DIRECTIONS> When you reach the line in the listing below that contains "[00:05:02.20 to 00:05:03.10]", begin returning lines exactly as written, and stop after the line that contains "[00:05:10.30 to 00:05:11.20]". Return no other lines.

SOURCE DATA section start

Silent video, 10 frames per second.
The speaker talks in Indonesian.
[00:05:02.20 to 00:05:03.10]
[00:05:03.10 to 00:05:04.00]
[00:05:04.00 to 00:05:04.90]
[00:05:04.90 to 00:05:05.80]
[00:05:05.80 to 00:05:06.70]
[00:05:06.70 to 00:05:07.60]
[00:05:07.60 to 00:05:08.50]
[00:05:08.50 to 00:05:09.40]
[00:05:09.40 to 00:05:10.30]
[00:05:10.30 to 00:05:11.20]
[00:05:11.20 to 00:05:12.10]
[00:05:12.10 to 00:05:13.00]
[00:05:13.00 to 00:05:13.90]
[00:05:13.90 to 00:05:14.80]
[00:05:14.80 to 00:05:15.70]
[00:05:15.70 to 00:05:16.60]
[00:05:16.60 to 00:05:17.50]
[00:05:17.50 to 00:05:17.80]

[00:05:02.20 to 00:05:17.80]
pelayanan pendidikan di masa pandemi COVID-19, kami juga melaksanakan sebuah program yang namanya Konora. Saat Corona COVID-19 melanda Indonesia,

SOURCE DATA section end
SOURCE DATA section start

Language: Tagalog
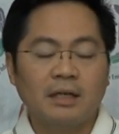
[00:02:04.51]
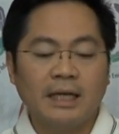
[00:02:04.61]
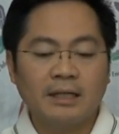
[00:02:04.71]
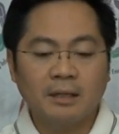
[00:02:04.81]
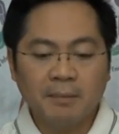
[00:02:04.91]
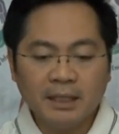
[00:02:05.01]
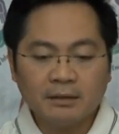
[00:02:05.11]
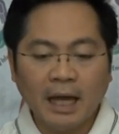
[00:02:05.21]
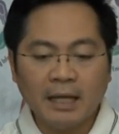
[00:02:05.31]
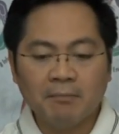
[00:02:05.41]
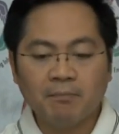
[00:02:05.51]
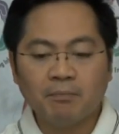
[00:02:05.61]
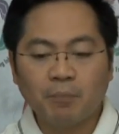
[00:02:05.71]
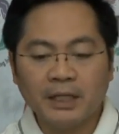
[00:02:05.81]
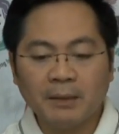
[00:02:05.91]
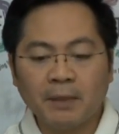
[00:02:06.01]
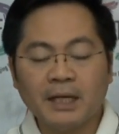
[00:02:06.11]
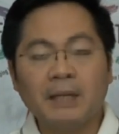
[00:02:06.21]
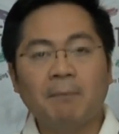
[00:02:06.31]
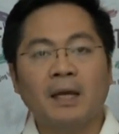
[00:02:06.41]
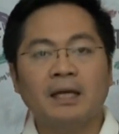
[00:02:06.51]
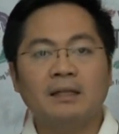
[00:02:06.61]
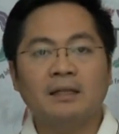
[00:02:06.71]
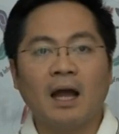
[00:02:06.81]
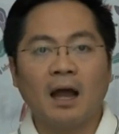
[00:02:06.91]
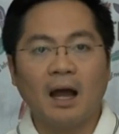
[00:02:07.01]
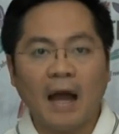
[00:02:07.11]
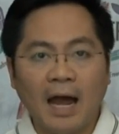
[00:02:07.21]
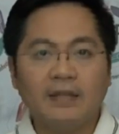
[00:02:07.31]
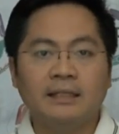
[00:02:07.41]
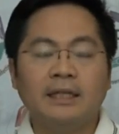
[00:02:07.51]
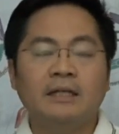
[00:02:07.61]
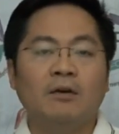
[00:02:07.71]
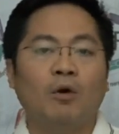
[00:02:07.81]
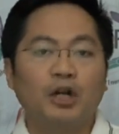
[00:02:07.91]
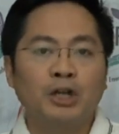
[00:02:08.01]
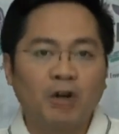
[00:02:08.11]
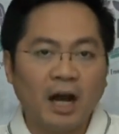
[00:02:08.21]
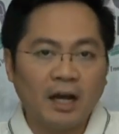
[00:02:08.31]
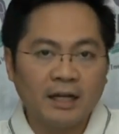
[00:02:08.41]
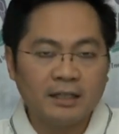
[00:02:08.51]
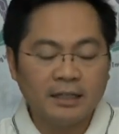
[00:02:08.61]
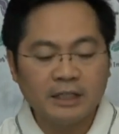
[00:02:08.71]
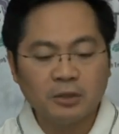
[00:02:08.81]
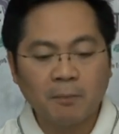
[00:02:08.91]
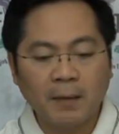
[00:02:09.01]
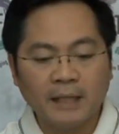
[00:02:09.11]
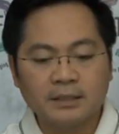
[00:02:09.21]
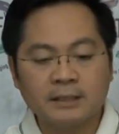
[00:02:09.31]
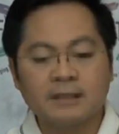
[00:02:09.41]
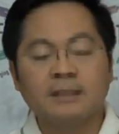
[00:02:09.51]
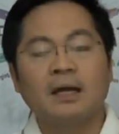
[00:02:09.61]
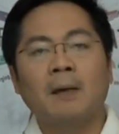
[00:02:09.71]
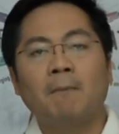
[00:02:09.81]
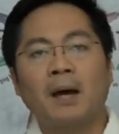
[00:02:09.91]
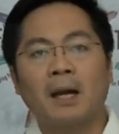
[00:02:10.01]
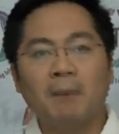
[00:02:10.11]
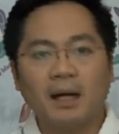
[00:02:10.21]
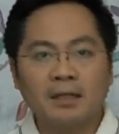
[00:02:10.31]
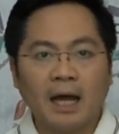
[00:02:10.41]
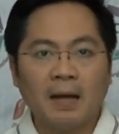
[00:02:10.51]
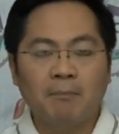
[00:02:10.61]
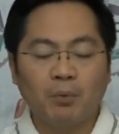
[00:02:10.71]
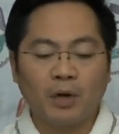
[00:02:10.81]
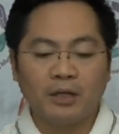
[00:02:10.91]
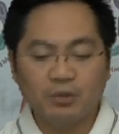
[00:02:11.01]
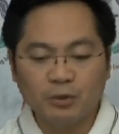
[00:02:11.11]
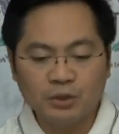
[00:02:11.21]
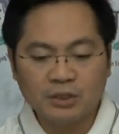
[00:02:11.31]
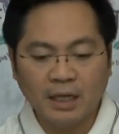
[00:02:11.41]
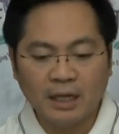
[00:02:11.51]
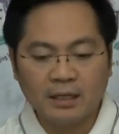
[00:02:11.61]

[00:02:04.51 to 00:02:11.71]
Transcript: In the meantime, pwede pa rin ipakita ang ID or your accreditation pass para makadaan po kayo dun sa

SOURCE DATA section end
SOURCE DATA section start

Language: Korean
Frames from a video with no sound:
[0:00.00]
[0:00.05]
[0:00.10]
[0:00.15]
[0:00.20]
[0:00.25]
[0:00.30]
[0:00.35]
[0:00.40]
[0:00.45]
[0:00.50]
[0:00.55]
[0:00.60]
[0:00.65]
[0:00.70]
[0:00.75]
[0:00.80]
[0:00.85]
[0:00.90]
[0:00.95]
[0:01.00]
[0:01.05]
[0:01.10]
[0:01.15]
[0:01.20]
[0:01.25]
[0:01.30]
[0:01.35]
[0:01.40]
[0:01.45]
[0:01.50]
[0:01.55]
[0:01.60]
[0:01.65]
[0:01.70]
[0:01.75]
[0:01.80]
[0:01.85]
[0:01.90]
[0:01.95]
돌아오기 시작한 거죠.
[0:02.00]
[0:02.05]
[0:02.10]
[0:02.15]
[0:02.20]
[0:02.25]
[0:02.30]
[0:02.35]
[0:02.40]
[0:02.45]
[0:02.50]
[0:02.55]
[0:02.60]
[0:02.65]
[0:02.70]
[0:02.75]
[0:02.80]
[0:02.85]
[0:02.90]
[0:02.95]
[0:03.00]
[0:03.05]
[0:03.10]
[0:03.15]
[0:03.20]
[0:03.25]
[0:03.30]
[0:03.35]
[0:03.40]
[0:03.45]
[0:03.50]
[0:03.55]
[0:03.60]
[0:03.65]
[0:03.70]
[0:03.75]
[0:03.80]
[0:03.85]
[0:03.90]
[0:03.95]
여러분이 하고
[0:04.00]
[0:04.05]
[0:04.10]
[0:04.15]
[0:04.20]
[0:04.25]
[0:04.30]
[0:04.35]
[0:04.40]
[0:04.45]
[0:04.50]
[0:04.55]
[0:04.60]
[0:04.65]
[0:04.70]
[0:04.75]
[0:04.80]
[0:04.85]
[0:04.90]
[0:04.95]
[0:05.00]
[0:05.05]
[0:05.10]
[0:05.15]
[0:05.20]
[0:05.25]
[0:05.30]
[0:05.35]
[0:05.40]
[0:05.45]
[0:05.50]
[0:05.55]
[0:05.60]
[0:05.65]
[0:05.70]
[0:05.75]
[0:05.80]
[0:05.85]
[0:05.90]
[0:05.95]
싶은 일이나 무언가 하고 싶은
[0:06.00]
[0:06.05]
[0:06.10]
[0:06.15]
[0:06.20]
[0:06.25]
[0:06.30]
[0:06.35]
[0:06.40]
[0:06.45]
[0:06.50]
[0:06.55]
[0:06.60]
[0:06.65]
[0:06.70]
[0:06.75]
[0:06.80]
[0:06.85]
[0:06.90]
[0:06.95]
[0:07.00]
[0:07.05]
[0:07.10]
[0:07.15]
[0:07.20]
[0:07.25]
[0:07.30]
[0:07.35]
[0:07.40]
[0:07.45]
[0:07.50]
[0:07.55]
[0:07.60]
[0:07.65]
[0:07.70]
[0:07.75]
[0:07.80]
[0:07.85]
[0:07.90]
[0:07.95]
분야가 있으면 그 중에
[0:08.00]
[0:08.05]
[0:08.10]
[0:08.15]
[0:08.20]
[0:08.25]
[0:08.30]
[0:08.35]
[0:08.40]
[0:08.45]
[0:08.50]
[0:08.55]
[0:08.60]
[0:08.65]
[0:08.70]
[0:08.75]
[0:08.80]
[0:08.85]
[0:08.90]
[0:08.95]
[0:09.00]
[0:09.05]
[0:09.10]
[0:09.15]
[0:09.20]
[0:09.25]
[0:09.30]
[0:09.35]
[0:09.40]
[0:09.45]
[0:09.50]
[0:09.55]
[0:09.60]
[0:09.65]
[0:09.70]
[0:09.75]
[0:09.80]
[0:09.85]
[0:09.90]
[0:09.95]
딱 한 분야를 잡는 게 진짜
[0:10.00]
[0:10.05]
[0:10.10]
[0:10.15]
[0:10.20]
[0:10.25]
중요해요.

SOURCE DATA section end

ANSWER TO THIS EXERCISE>
[00:05:02.20 to 00:05:03.10]
[00:05:03.10 to 00:05:04.00]
[00:05:04.00 to 00:05:04.90]
[00:05:04.90 to 00:05:05.80]
[00:05:05.80 to 00:05:06.70]
[00:05:06.70 to 00:05:07.60]
[00:05:07.60 to 00:05:08.50]
[00:05:08.50 to 00:05:09.40]
[00:05:09.40 to 00:05:10.30]
[00:05:10.30 to 00:05:11.20]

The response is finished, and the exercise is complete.